• [Work to be completed] Take the line containing "[2:43.80-2:44.84]" and every line after it to the end of the records, and copy them exactly, excluding pictures.

• [Provided records]

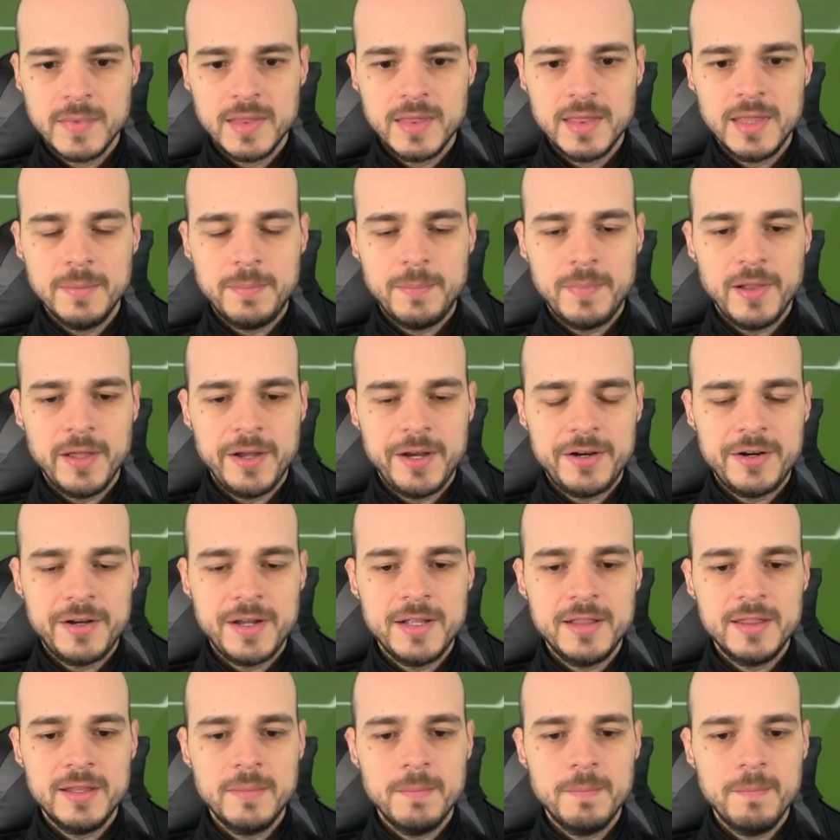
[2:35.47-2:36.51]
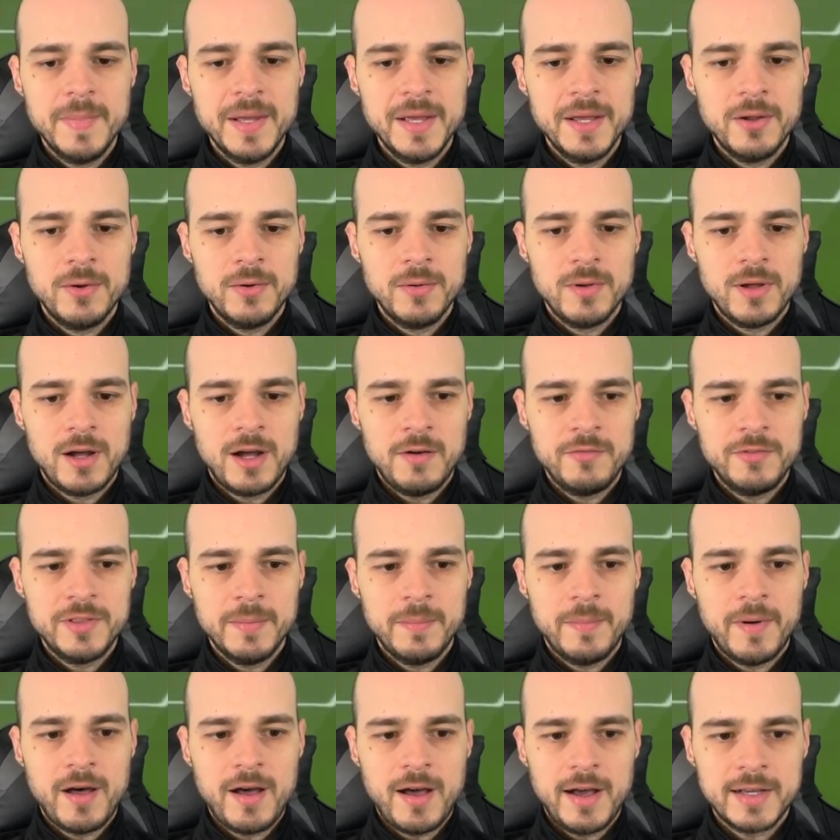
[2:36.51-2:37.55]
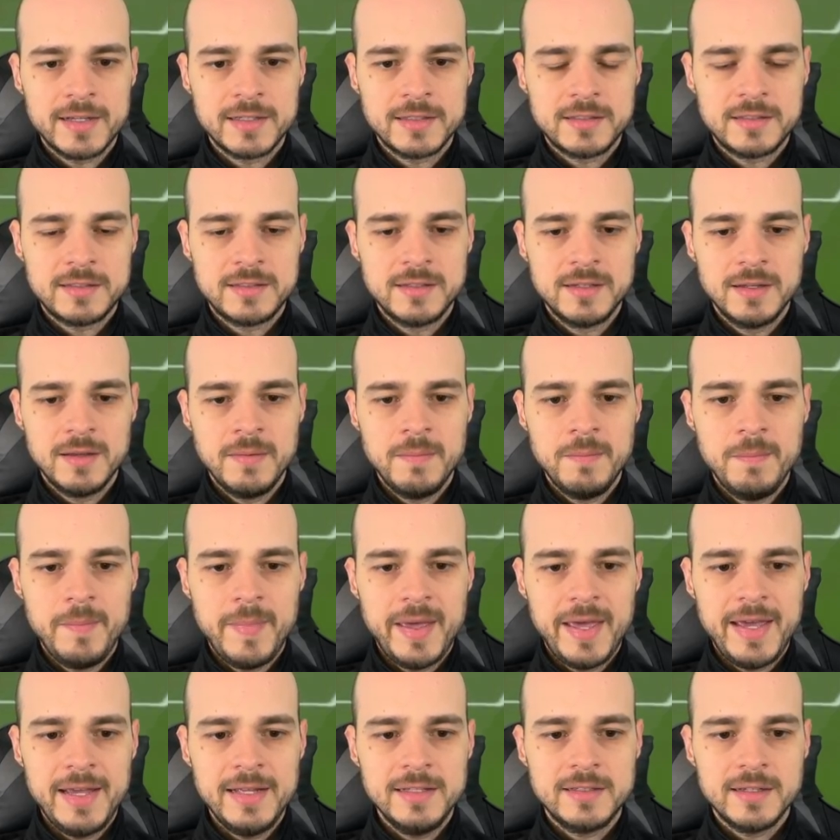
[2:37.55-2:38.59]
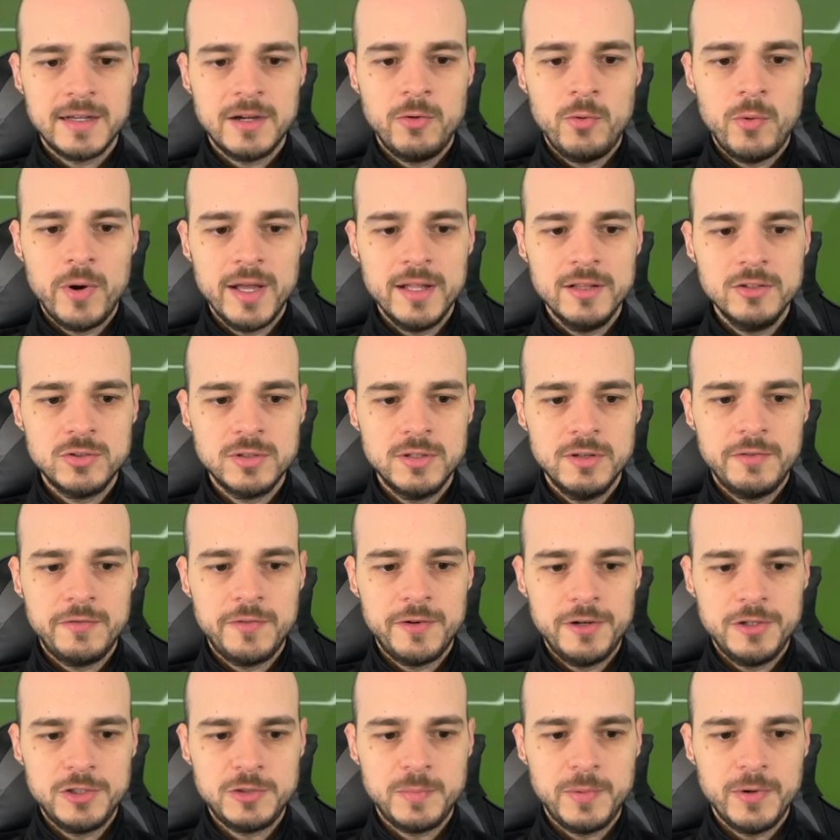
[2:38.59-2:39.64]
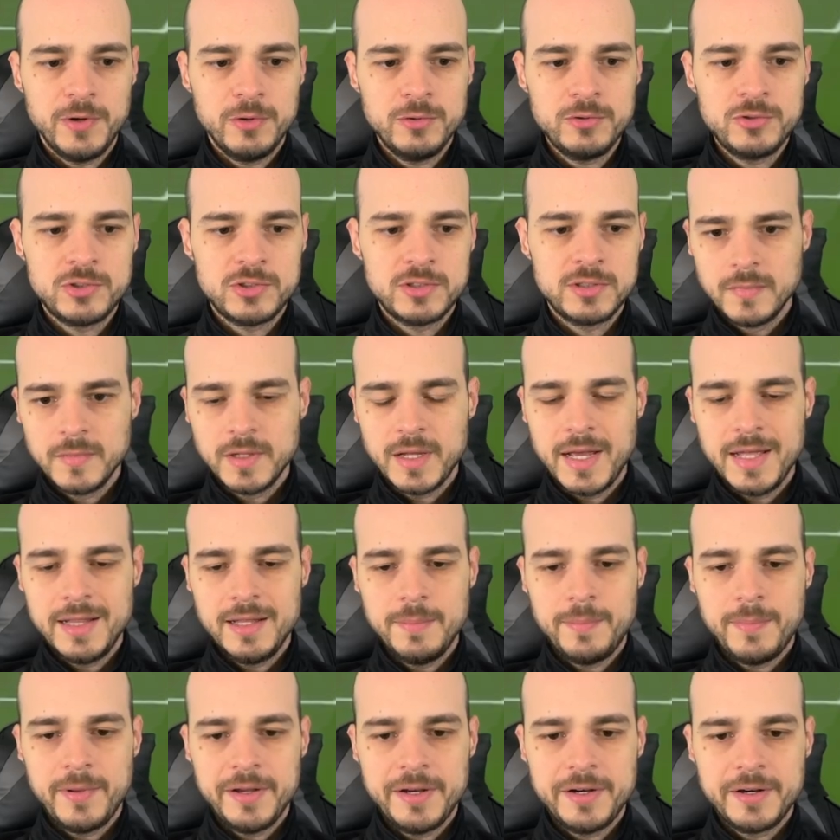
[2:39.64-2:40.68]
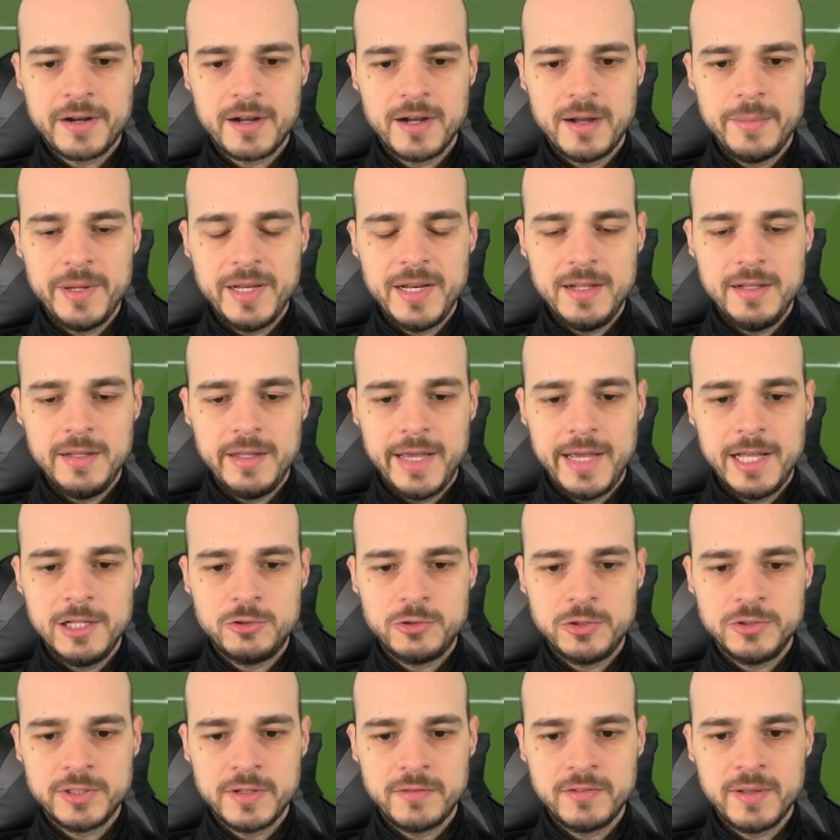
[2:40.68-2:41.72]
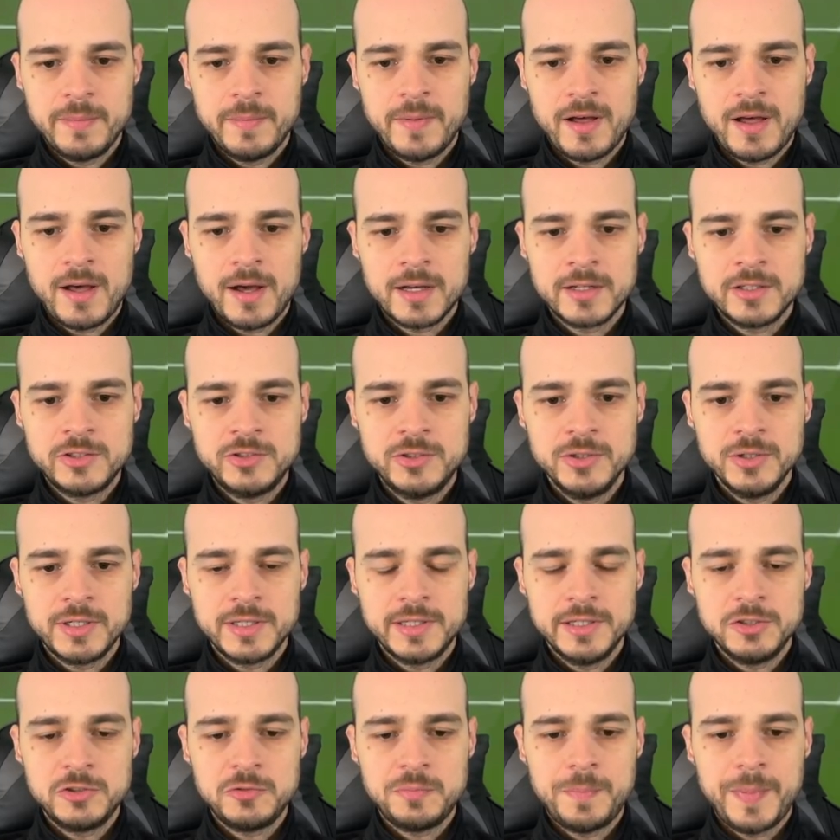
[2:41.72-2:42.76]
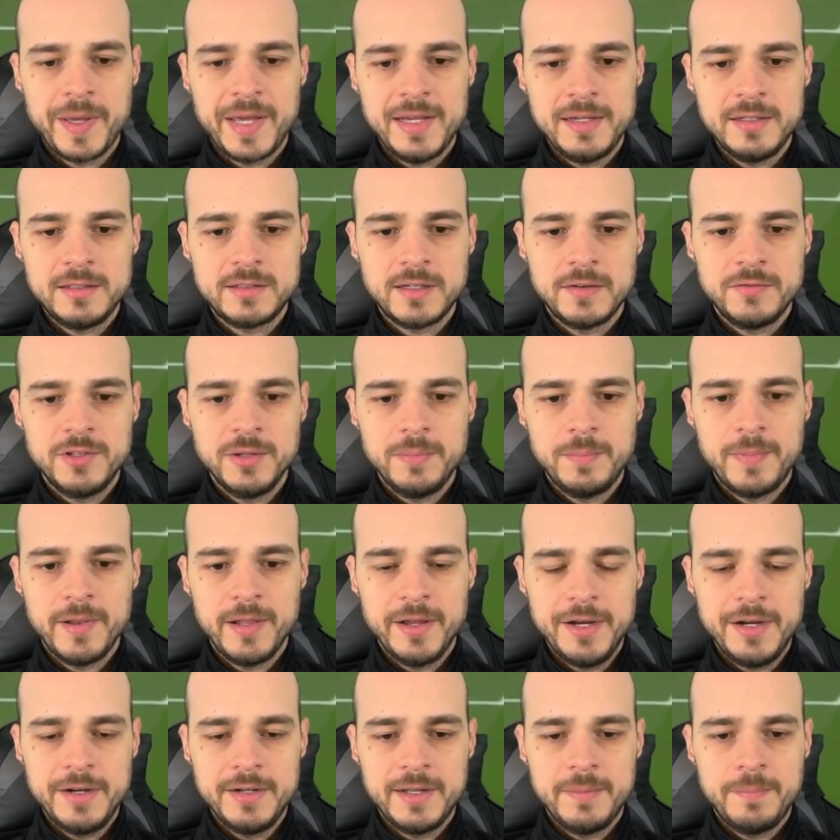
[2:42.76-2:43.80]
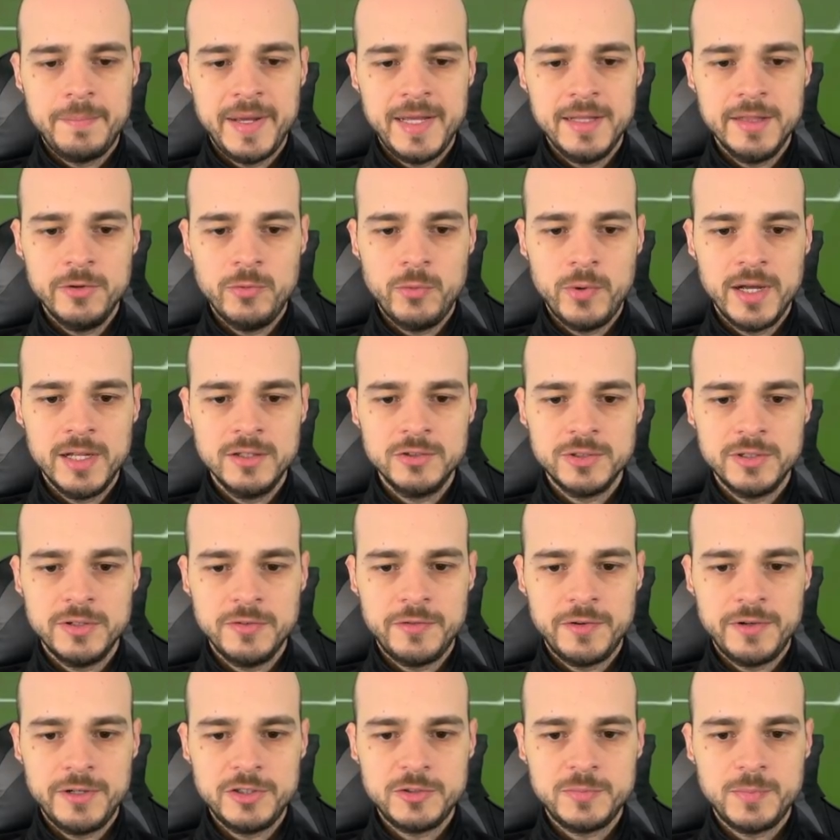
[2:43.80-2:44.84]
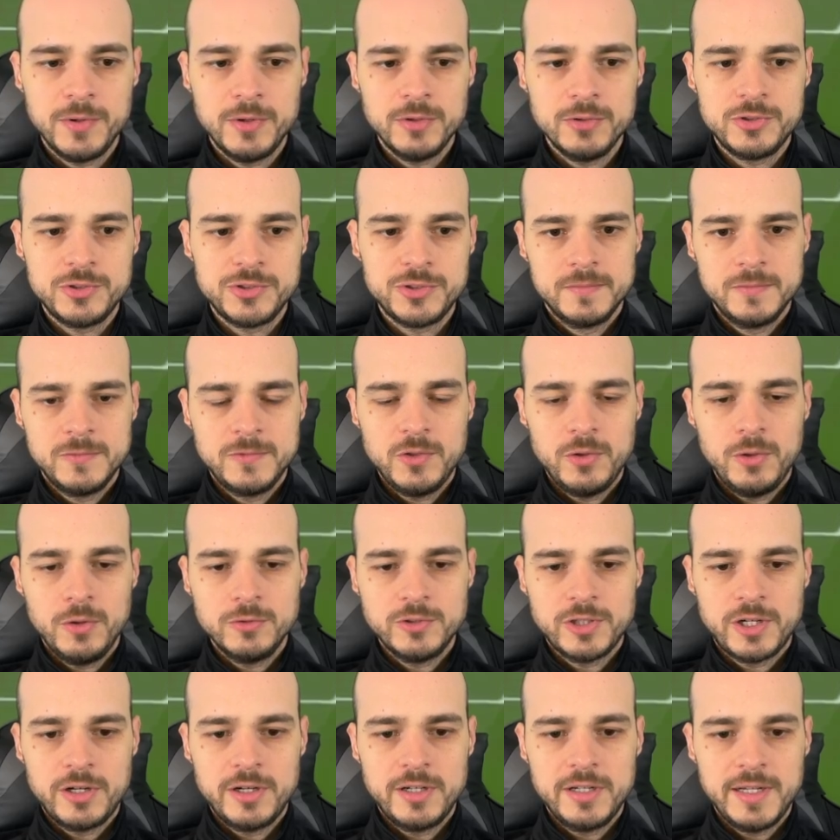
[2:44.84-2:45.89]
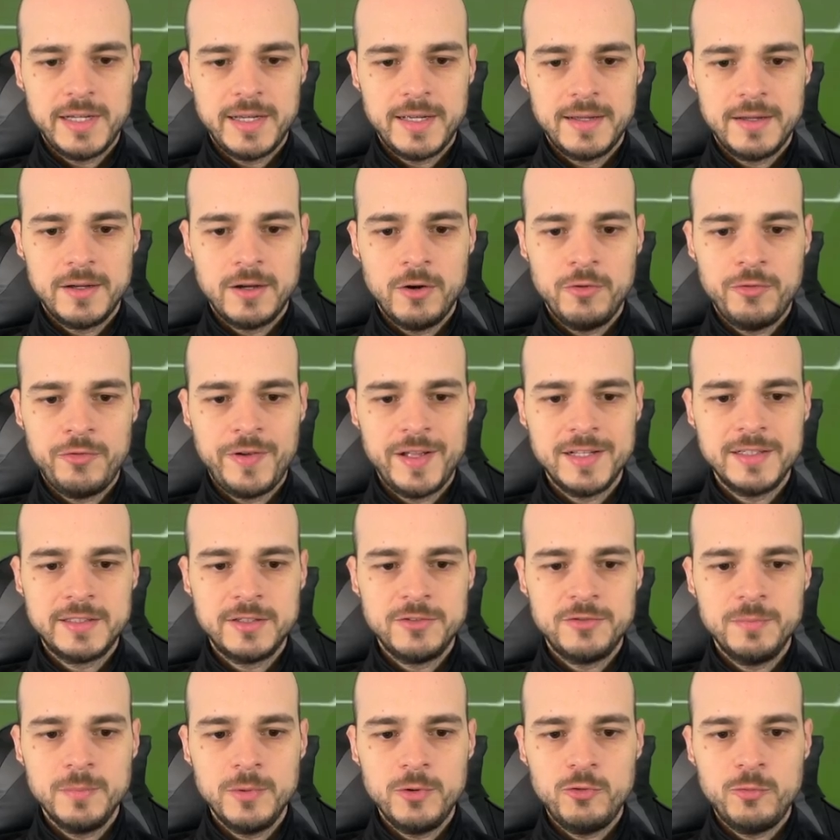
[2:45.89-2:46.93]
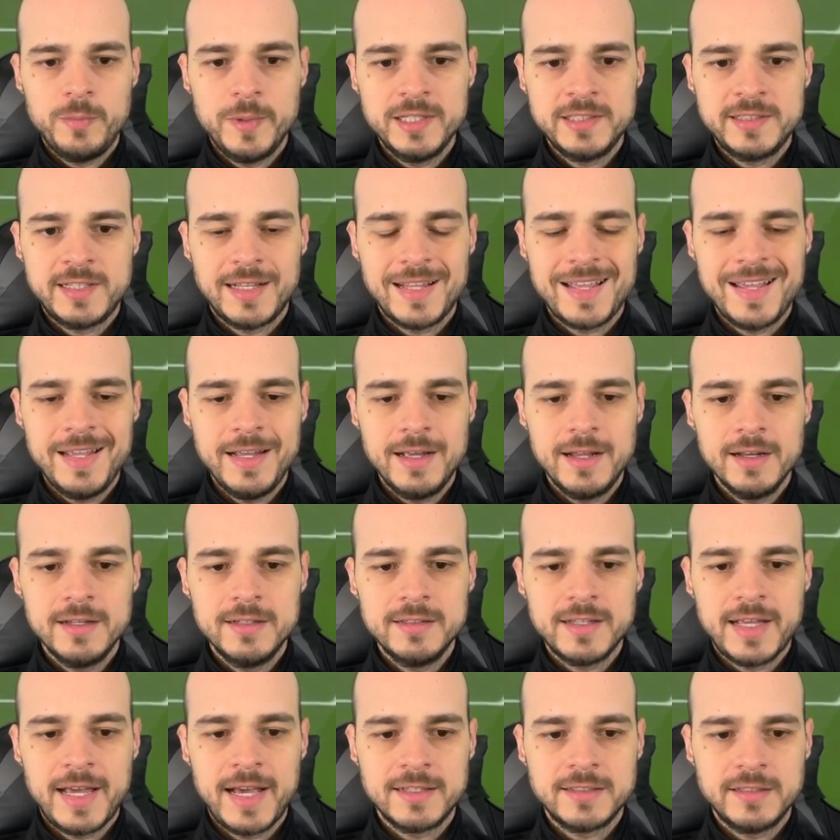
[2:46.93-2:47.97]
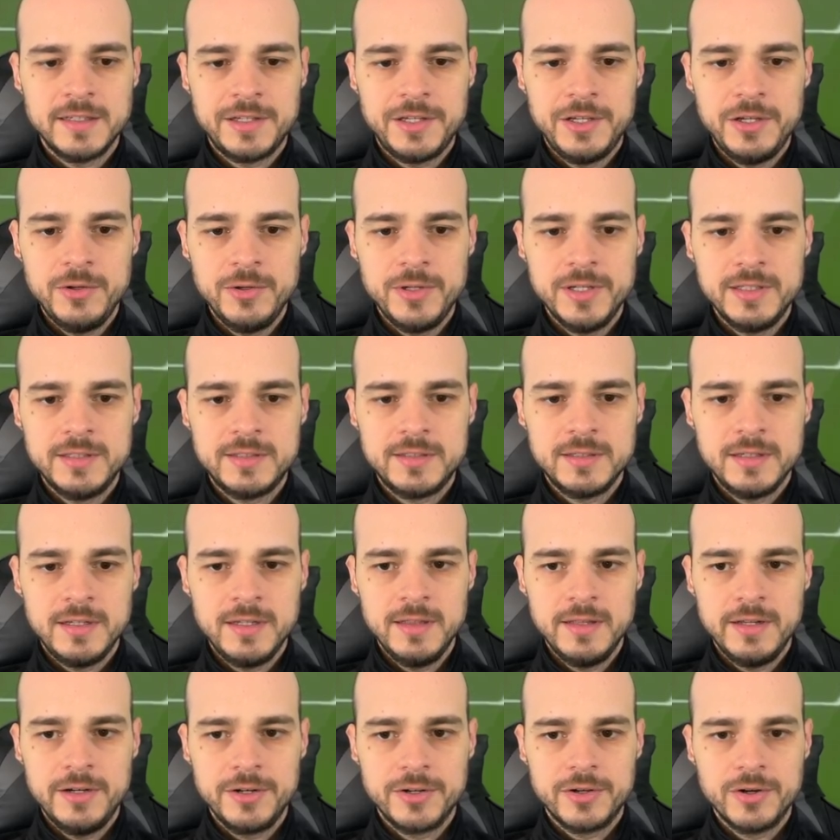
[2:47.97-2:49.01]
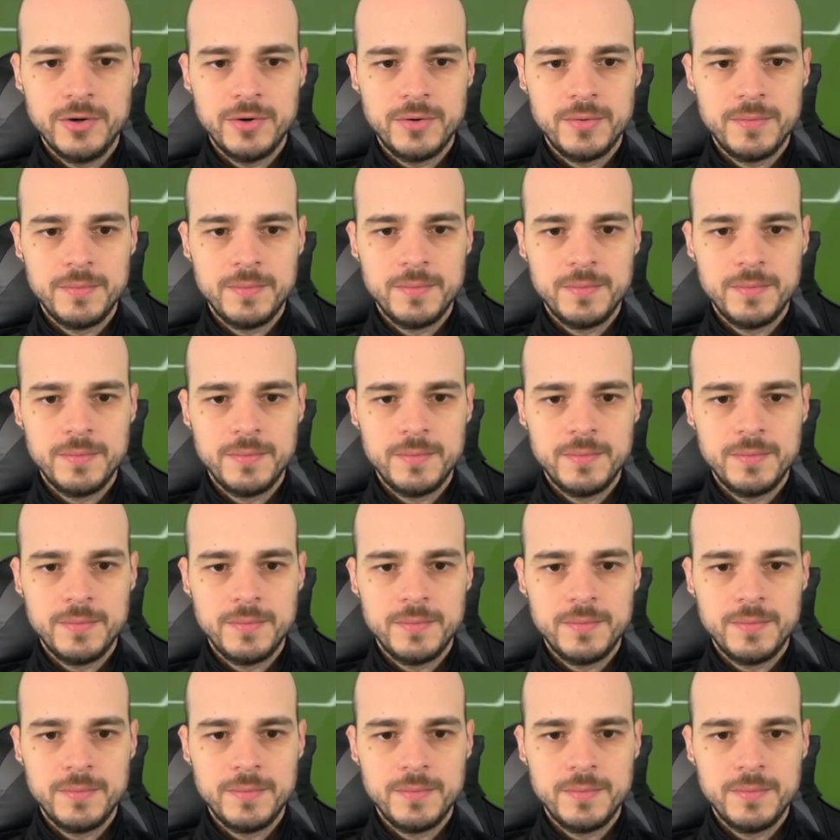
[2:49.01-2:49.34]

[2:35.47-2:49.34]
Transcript: The player in the middle of the box made a run to the first post, and the player coming in the entrance of the box took the space of the player that made the run to the first post. So those are the offensive movements that England executed in their goal.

• [Task solution]
[2:43.80-2:44.84]
[2:44.84-2:45.89]
[2:45.89-2:46.93]
[2:46.93-2:47.97]
[2:47.97-2:49.01]
[2:49.01-2:49.34]

[2:35.47-2:49.34]
Transcript: The player in the middle of the box made a run to the first post, and the player coming in the entrance of the box took the space of the player that made the run to the first post. So those are the offensive movements that England executed in their goal.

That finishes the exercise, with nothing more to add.